Heavyweight is, then, a podcast about turning points, finding answers to enduring questions and reckoning with the past. It is hosted by Jonathan Goldstein, who facilitates these reckonings, acts as intermediary and asks the questions that those at the centre of the story can’t bring themselves to ask. Throughout all this, Goldstein manages to find laughter amid the melancholy, invariably at his own expense, all the while displaying remarkable empathy towards his subjects and finding profundity in their predicaments.
But the past few episodes have brought a change in rhythm and gone to places you suspect even Goldstein couldn’t have imagined. “Justine” hears from a daughter whose father told her wild stories about hanging with rock stars and robbing banks when she was small; now, as an adult, she wants to know if he was telling tall tales. Goldstein goes through the stories one by one, testing their veracity and, while some appear to be true, others do not.
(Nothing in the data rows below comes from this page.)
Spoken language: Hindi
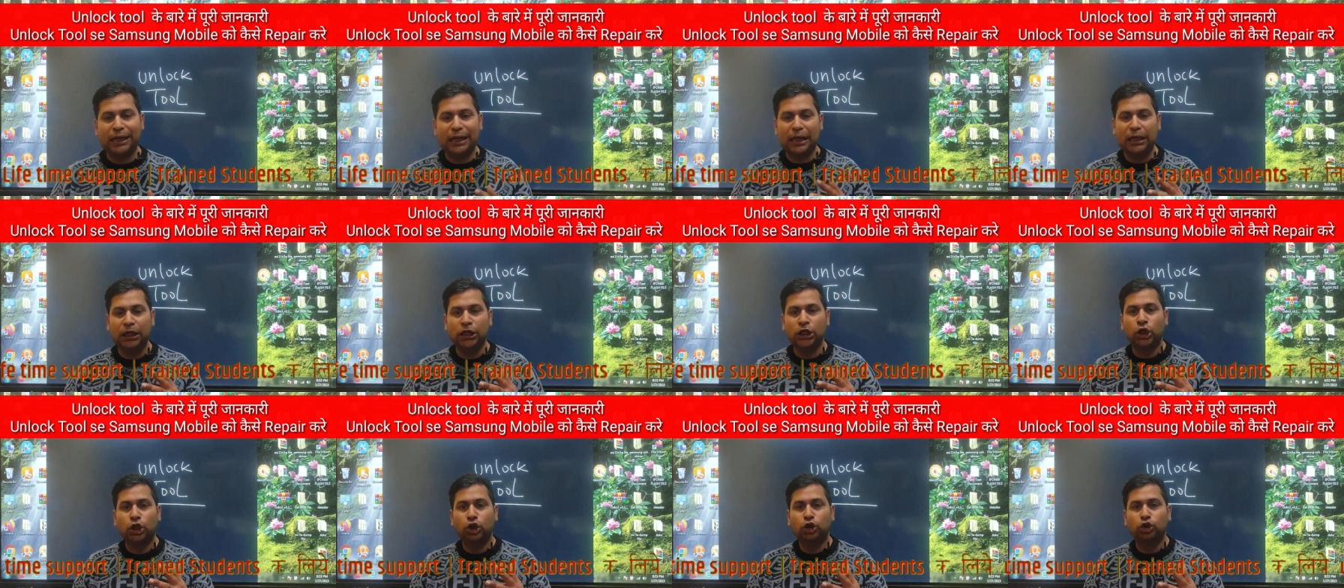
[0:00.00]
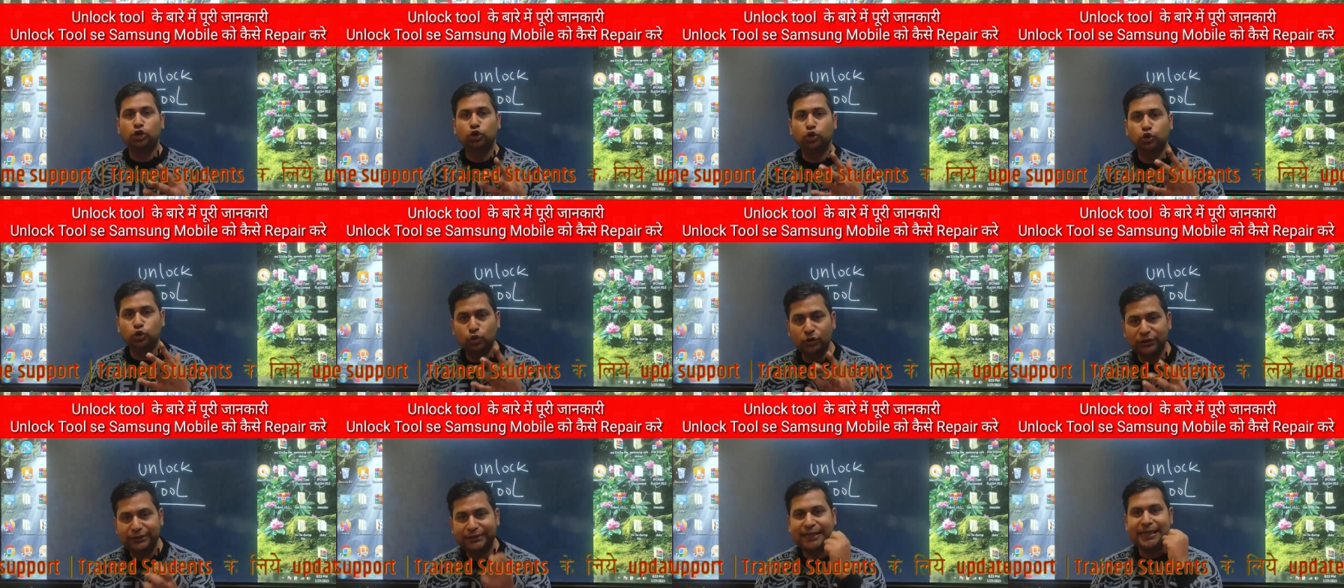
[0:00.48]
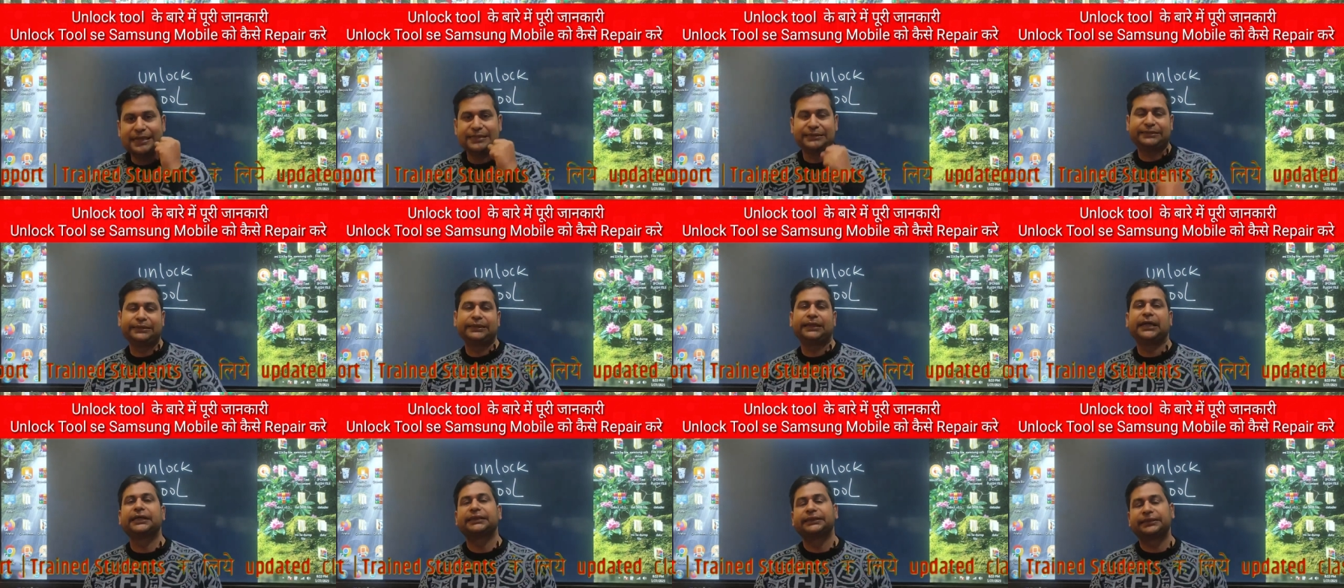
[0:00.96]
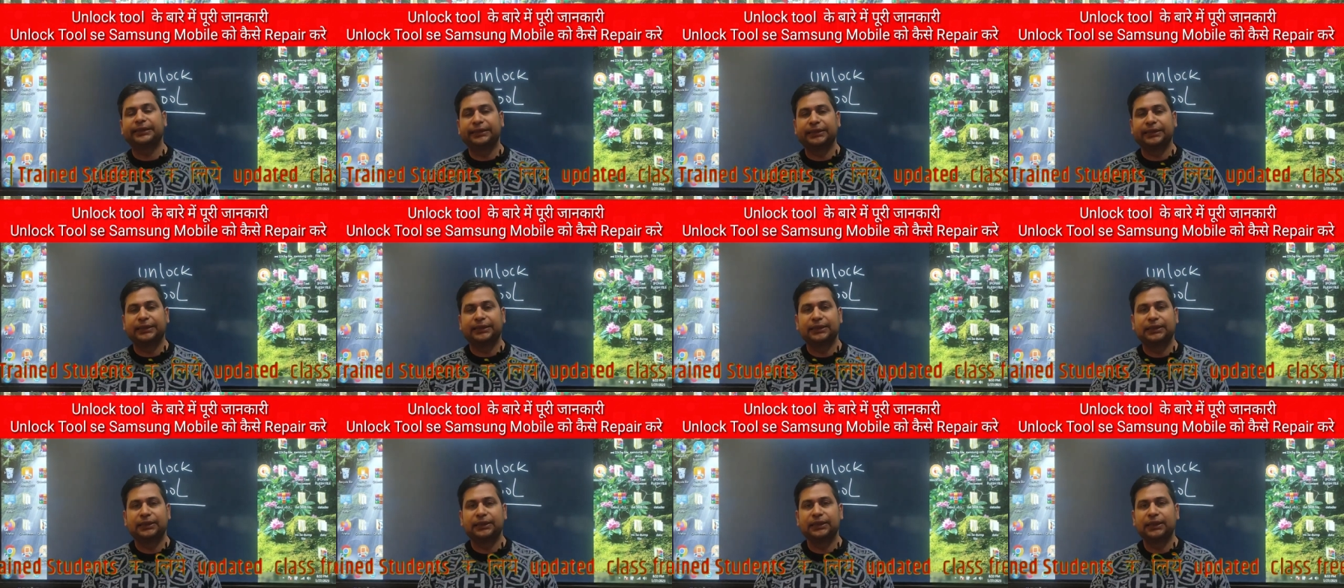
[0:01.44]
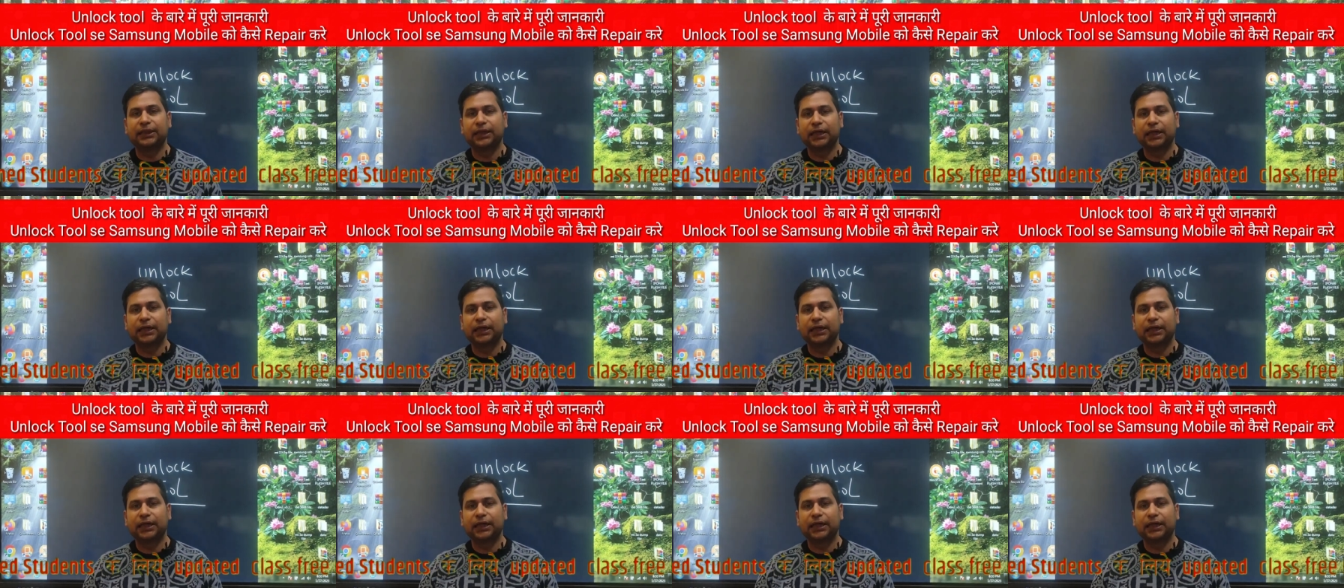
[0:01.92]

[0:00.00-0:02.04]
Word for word: का यूज कैसे करते हैंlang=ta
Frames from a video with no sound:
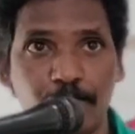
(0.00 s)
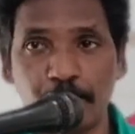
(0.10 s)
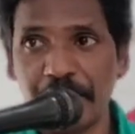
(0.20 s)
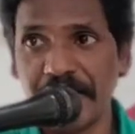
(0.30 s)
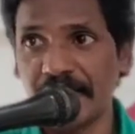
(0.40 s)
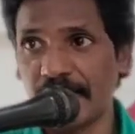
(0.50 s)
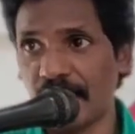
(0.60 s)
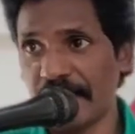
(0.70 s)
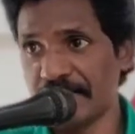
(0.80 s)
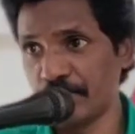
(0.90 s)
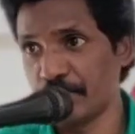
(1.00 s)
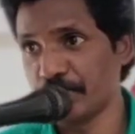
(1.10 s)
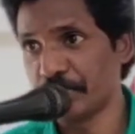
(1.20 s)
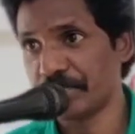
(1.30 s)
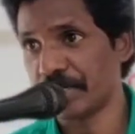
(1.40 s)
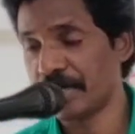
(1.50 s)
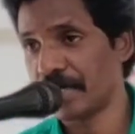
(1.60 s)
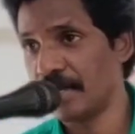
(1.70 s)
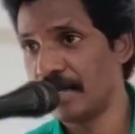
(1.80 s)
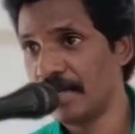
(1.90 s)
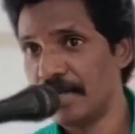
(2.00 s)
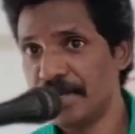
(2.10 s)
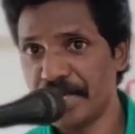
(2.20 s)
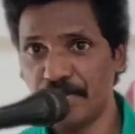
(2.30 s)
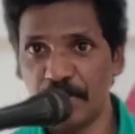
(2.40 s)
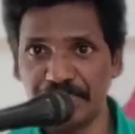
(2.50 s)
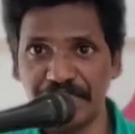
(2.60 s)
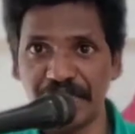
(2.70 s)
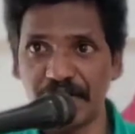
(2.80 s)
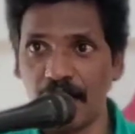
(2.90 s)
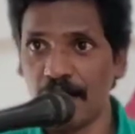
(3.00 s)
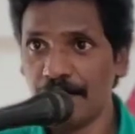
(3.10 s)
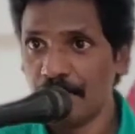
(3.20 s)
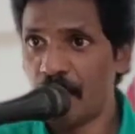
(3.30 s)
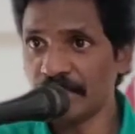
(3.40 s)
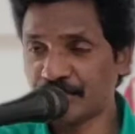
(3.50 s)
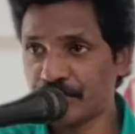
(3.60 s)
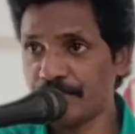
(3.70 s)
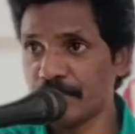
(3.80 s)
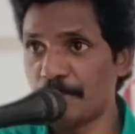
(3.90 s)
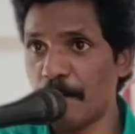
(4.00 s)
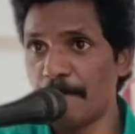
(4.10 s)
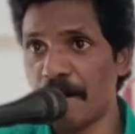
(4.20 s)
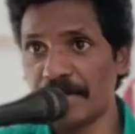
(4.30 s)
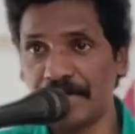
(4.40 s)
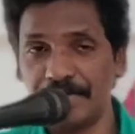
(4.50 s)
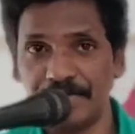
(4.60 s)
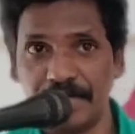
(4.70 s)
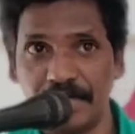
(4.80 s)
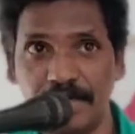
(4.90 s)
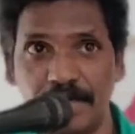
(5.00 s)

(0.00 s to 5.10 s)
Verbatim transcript: ஊழியர்கள் அழைத்து கொண்டிருக்கிறார்கள் நீங்கள் வந்தீங்கன்னா ஆசீர்வாதமாக மாறிடுவீங்க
But then Justine comes back with another long-buried memory of her father telling her that her brother wasn’t his biological son and swearing her to secrecy. I won’t spoil what comes next, except to say that Stephen, Justine’s brother, becomes the subject of a companion episode that actually made me weep.
And then there’s the latest story concerning Barbara, who died recently and whose obituary told of a life that an old friend of hers didn’t recognise. Becky, who spent the best summer of her life with Barbara 50 years ago, wants to know the real story of her friend’s life. Over two episodes, Goldstein unearths a tale so remarkable, involving childhood abandonment and murder, that I was compelled to listen twice to make sure I didn’t miss anything. Trust me when I say you should do the same.